▶ Provided records
☆ ☆ ☆ ☆ ☆ ☆ ☆

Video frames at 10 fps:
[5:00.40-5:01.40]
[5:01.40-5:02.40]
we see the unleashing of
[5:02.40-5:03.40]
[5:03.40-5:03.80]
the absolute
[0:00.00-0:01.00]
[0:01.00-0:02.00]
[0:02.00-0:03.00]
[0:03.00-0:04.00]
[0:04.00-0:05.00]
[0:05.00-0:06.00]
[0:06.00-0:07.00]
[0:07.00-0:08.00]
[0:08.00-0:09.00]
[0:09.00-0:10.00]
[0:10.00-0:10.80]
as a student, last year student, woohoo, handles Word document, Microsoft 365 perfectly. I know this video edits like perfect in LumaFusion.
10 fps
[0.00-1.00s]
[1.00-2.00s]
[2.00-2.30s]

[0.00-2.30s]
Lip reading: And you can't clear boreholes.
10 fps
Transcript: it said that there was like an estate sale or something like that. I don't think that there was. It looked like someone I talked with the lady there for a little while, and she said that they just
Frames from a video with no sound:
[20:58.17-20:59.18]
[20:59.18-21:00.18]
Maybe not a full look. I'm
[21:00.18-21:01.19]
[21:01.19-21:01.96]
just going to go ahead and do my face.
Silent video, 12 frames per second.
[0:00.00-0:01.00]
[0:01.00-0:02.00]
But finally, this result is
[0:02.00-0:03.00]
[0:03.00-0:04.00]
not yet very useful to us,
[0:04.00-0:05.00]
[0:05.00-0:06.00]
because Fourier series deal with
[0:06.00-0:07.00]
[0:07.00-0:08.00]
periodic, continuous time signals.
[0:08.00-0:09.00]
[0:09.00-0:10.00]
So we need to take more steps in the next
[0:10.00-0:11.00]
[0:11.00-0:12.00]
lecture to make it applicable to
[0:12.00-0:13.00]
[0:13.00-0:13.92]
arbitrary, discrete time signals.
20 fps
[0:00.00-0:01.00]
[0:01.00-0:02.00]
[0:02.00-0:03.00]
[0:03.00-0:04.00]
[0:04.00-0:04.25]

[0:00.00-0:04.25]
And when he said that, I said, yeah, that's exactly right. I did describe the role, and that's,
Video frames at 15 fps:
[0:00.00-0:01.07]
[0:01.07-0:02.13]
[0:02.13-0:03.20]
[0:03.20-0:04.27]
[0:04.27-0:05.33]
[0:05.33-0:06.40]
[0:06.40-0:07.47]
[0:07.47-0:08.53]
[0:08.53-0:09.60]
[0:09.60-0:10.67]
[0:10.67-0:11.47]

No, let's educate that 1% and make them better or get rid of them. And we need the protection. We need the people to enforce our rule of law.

☆ ☆ ☆ ☆ ☆ ☆ ☆

▶ Exercise requirements
Could you write out, exactly as given, the lines from the one holding "[0:11.00-0:12.00]" through the end of the listing, and nothing else?

▶ Your response
[0:11.00-0:12.00]
lecture to make it applicable to
[0:12.00-0:13.00]
[0:13.00-0:13.92]
arbitrary, discrete time signals.
20 fps
[0:00.00-0:01.00]
[0:01.00-0:02.00]
[0:02.00-0:03.00]
[0:03.00-0:04.00]
[0:04.00-0:04.25]

[0:00.00-0:04.25]
And when he said that, I said, yeah, that's exactly right. I did describe the role, and that's,
Video frames at 15 fps:
[0:00.00-0:01.07]
[0:01.07-0:02.13]
[0:02.13-0:03.20]
[0:03.20-0:04.27]
[0:04.27-0:05.33]
[0:05.33-0:06.40]
[0:06.40-0:07.47]
[0:07.47-0:08.53]
[0:08.53-0:09.60]
[0:09.60-0:10.67]
[0:10.67-0:11.47]

No, let's educate that 1% and make them better or get rid of them. And we need the protection. We need the people to enforce our rule of law.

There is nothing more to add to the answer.